There are no approved drugs that address the underlying relative leptin deficiency that is believed to contribute in large part to the metabolic abnormalities that occur in lipodystrophy. Currently available therapies for diabetes and hypertriglyceridemia are often rendered marginally effective due to the severity of the condition. More information on lipodystrophy can be found at www.mylipodystrophy.com.

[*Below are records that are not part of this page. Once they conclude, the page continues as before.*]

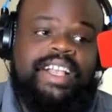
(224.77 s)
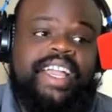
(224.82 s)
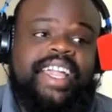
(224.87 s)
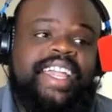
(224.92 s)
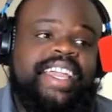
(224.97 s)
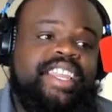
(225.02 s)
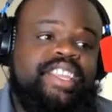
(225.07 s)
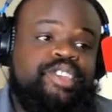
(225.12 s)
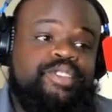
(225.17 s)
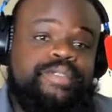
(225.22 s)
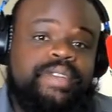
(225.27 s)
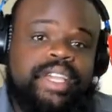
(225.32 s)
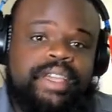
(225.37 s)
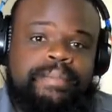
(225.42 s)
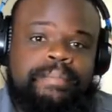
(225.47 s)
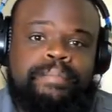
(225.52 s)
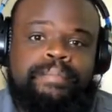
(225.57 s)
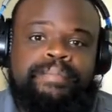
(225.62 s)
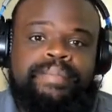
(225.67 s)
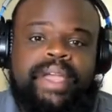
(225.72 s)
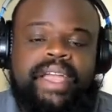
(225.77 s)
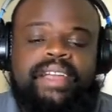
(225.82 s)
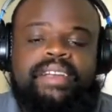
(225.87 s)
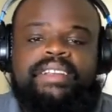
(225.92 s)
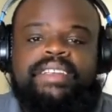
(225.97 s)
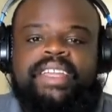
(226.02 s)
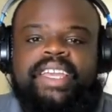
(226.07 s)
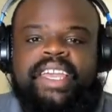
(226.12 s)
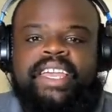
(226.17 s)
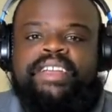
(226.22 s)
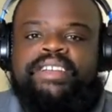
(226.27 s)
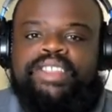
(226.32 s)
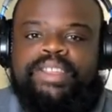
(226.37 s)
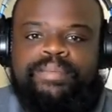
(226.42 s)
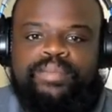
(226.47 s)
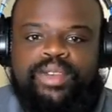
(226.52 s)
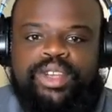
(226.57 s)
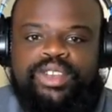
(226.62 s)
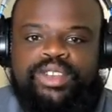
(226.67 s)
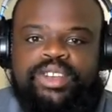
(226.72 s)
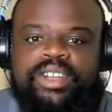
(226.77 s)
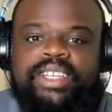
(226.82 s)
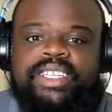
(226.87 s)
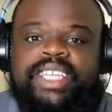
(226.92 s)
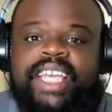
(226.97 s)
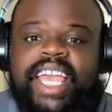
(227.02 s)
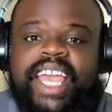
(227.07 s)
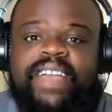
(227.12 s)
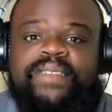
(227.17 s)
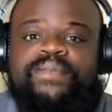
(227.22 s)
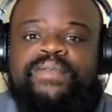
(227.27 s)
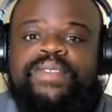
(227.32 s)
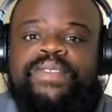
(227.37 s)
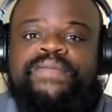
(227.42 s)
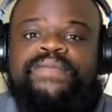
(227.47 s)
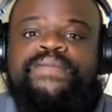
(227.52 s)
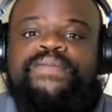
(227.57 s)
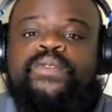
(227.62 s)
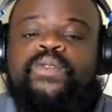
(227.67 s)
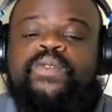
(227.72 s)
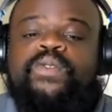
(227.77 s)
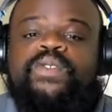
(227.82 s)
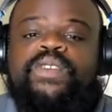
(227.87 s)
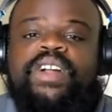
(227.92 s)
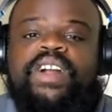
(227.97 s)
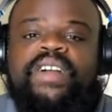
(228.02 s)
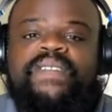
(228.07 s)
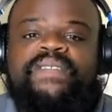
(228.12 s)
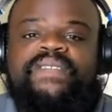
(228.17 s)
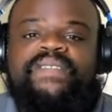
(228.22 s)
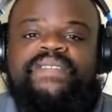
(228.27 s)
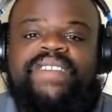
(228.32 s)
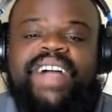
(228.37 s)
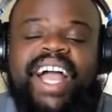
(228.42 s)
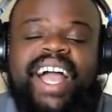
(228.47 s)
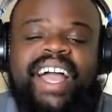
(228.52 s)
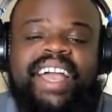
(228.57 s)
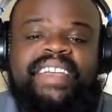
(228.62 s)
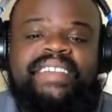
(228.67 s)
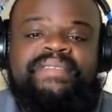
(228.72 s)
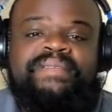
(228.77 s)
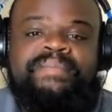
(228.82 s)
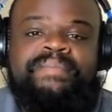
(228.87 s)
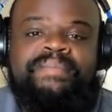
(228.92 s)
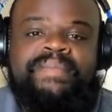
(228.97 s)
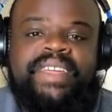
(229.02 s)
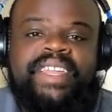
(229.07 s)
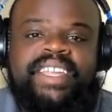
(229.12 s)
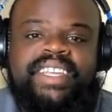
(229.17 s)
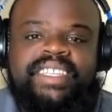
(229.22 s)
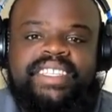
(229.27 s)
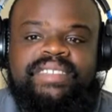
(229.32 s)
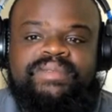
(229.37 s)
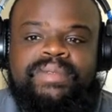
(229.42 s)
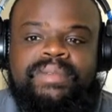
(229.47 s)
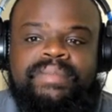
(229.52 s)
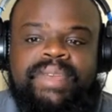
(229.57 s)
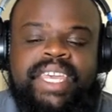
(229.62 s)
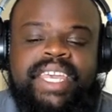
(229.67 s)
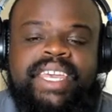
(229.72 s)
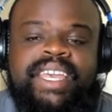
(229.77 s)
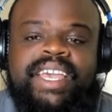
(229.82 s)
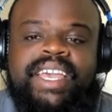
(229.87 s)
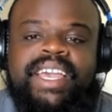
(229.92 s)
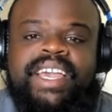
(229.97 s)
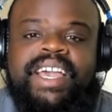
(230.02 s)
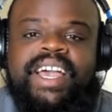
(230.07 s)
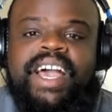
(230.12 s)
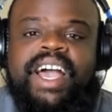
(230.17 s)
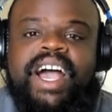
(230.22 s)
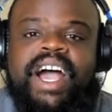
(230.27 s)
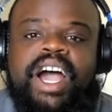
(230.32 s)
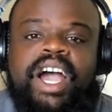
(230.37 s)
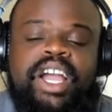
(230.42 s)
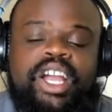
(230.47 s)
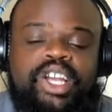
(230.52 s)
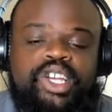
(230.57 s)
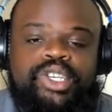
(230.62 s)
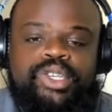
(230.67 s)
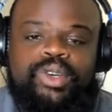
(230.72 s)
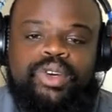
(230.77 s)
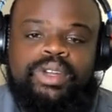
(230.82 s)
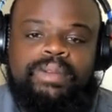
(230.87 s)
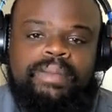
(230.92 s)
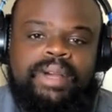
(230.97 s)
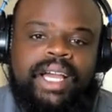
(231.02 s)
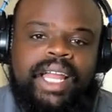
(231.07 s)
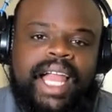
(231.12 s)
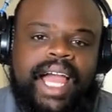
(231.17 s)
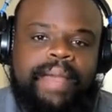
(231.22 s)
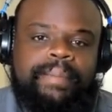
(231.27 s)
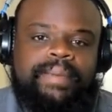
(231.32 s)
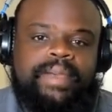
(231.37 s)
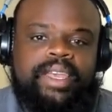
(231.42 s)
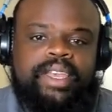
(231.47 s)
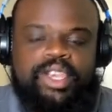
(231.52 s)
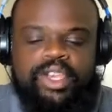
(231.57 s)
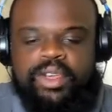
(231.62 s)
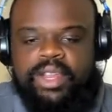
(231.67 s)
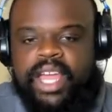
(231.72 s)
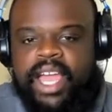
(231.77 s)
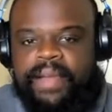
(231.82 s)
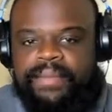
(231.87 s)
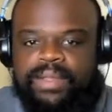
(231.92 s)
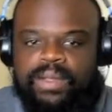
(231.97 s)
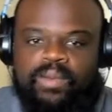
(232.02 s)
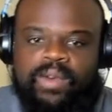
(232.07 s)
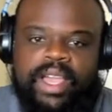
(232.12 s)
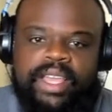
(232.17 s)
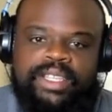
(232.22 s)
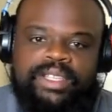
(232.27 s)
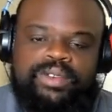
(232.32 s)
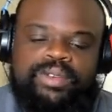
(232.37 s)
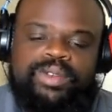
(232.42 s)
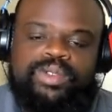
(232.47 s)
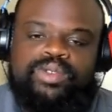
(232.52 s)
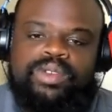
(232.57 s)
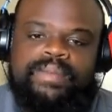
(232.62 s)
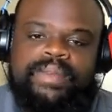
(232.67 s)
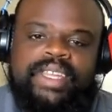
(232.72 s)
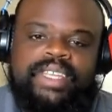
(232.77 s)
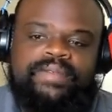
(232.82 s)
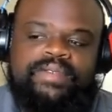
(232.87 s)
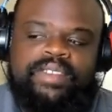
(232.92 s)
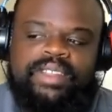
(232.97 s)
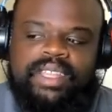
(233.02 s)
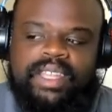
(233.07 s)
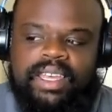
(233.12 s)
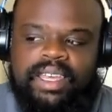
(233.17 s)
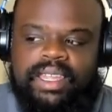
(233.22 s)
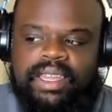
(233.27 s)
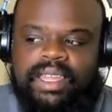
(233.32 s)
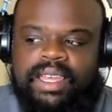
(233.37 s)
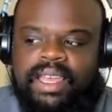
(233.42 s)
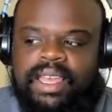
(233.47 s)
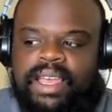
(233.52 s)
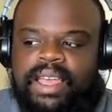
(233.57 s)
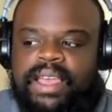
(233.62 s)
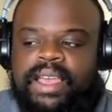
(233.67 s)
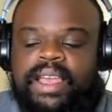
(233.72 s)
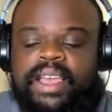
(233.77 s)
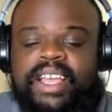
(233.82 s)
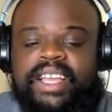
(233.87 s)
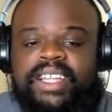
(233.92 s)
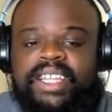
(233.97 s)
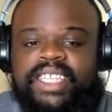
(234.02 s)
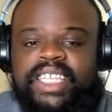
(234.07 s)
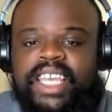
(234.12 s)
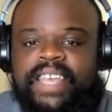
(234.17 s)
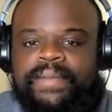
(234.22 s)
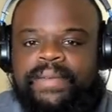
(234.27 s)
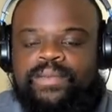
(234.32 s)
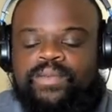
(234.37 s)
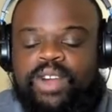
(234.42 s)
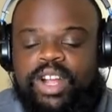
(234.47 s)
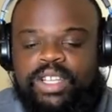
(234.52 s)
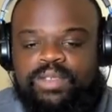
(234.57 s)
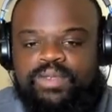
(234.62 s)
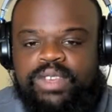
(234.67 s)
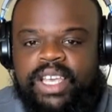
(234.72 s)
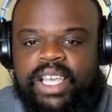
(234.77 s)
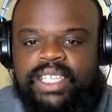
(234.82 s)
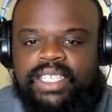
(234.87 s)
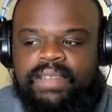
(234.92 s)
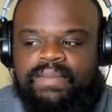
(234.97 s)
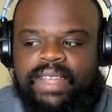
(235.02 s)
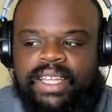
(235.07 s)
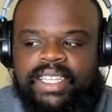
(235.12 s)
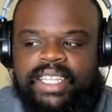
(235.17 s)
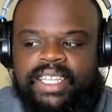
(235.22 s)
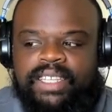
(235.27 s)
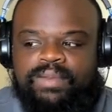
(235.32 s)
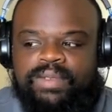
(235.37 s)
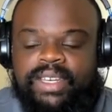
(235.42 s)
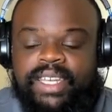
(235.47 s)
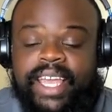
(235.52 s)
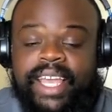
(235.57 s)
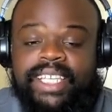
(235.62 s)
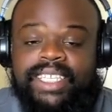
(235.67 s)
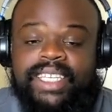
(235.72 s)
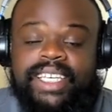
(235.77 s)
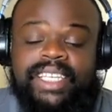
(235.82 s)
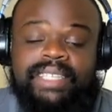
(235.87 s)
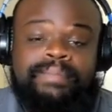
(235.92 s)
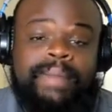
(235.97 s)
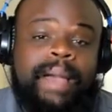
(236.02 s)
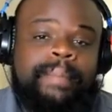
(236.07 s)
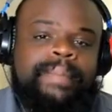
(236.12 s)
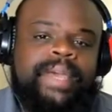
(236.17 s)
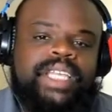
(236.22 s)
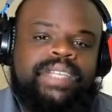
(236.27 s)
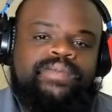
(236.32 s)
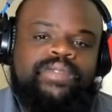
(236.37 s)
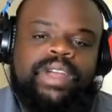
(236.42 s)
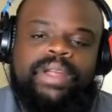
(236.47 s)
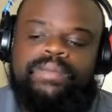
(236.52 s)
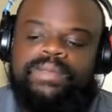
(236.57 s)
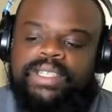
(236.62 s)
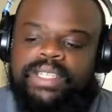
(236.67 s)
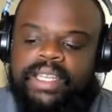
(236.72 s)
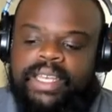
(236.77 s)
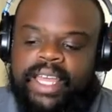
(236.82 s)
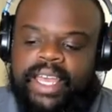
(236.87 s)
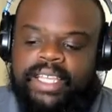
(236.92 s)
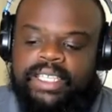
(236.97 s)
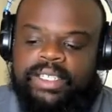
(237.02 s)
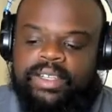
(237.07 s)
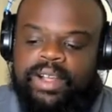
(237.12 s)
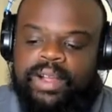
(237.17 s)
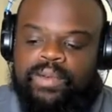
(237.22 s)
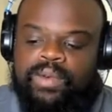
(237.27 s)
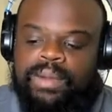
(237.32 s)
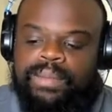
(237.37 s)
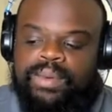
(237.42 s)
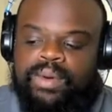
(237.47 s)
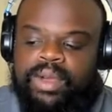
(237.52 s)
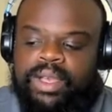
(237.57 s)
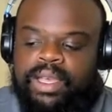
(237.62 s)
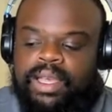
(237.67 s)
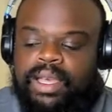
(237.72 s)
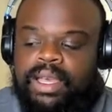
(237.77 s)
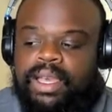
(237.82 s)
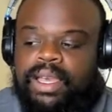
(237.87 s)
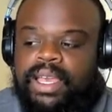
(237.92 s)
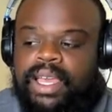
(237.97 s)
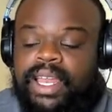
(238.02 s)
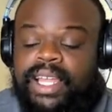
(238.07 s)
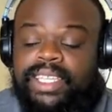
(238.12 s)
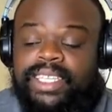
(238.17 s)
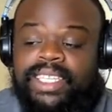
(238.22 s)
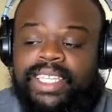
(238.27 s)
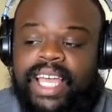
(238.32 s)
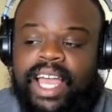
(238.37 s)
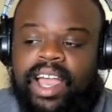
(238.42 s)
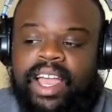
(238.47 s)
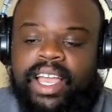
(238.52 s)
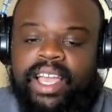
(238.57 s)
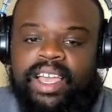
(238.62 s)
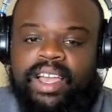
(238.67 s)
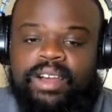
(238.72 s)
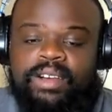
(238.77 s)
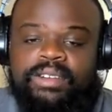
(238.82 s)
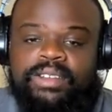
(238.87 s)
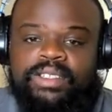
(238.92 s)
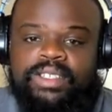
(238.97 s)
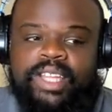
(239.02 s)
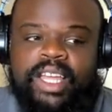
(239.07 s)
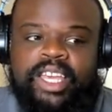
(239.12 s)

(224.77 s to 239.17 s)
And you could barely hear the preacher because every four or five minutes it would be uncontrollable clapping and you'd have to wait two or three minutes for it to end. And it's even worse when you get stuff like this with dancing because my best friend was a dancer at one point, and this is how it goes.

Metreleptin, an analog of the human hormone leptin, is a unique potential therapy for certain metabolic disorders in patients with rare forms of inherited or acquired lipodystrophy. Metreleptin is believed to work in part by reducing fat accumulation in organs, thereby improving insulin sensitivity. Clinical studies have been conducted by investigators at the National Institutes of Health (NIH) and other academic institutions in the U.S., Europe, and Japan to determine whether metreleptin can improve glycemic control and hypertriglyceridemia in patients with lipodystrophy.

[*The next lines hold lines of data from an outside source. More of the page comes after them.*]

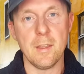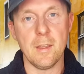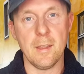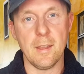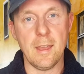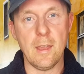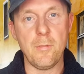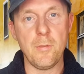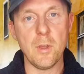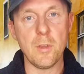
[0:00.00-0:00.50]

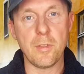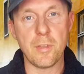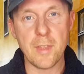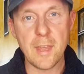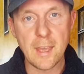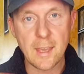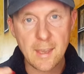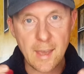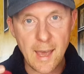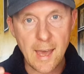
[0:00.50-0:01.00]
if you
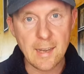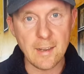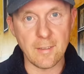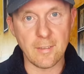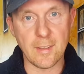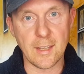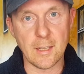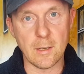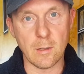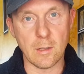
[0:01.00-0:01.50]
think
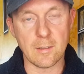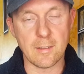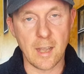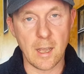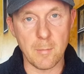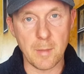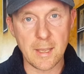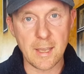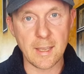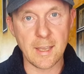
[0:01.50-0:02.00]
aniseed all the
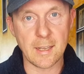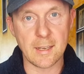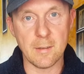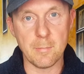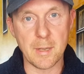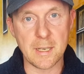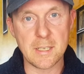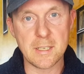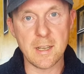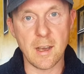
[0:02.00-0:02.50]
time, it can get a little
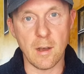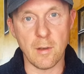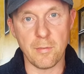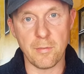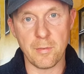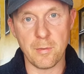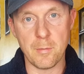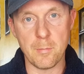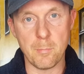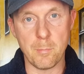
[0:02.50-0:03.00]
bit
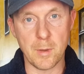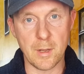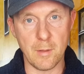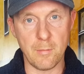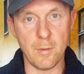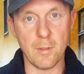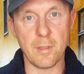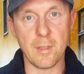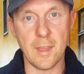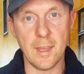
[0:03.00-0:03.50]
tough. But
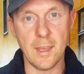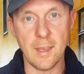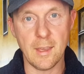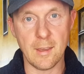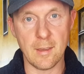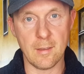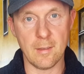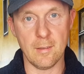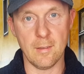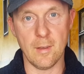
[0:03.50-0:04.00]
if you
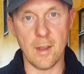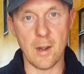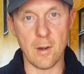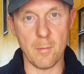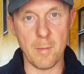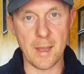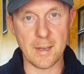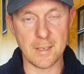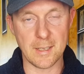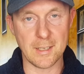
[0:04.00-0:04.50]
think
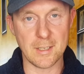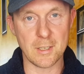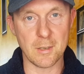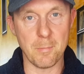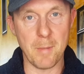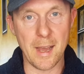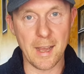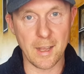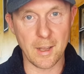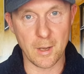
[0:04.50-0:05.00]
aromatic
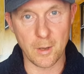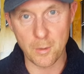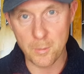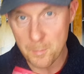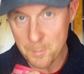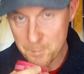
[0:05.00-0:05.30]
tobacco,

In December 2010, Amylin initiated its rolling biologics license application (BLA) submission to the U.S. Food and Drug Administration (FDA) for the use of metreleptin to treat diabetes and/or hypertriglyceridemia in pediatric and adult patients with rare forms of lipodystrophy. In April 2012, Amylin submitted the chemistry, manufacturing and controls section of the BLA. Amylin recently announced that the FDA is seeking updated data from the submitted clinical studies that remain ongoing. Amylin is committed to responding in a timely fashion to enable the FDA to complete its evaluation of the rolling BLA submission.
About Amylin Pharmaceuticals
Amylin Pharmaceuticals is a biopharmaceutical company dedicated to improving lives of patients through the discovery, development, and commercialization of innovative medicines. Amylin is committed to delivering novel therapies that transform the way diabetes and other metabolic disorders are treated. Amylin is headquartered in San Diego, Calif. and has a commercial manufacturing facility in Ohio. More information about Amylin Pharmaceuticals is available at www.amylin.com.
This press release contains forward-looking statements about
Amylin, which involve risks and uncertainties. Our actual results
could differ materially from those discussed herein due to a number
of risks and uncertainties, including risks that metreleptin as a
potential treatment option for diabetes and/or hypertriglyceridemia
in patients with rare forms of lipodystrophy will not be approved
by the FDA; risks that the FDA will not accept the BLA for filing;
risks that our clinical trials will not be completed when planned,
may not replicate previous results, may not be predictive of real
world use or may not achieve desired end-points; risks that our
preclinical studies may not be predictive; and other risks inherent
in the drug development and commercialization process. These and
additional risks and uncertainties are described more fully in the
Company's recently filed Form 10-Q. Amylin disclaims any obligation
to update these forward-looking statements.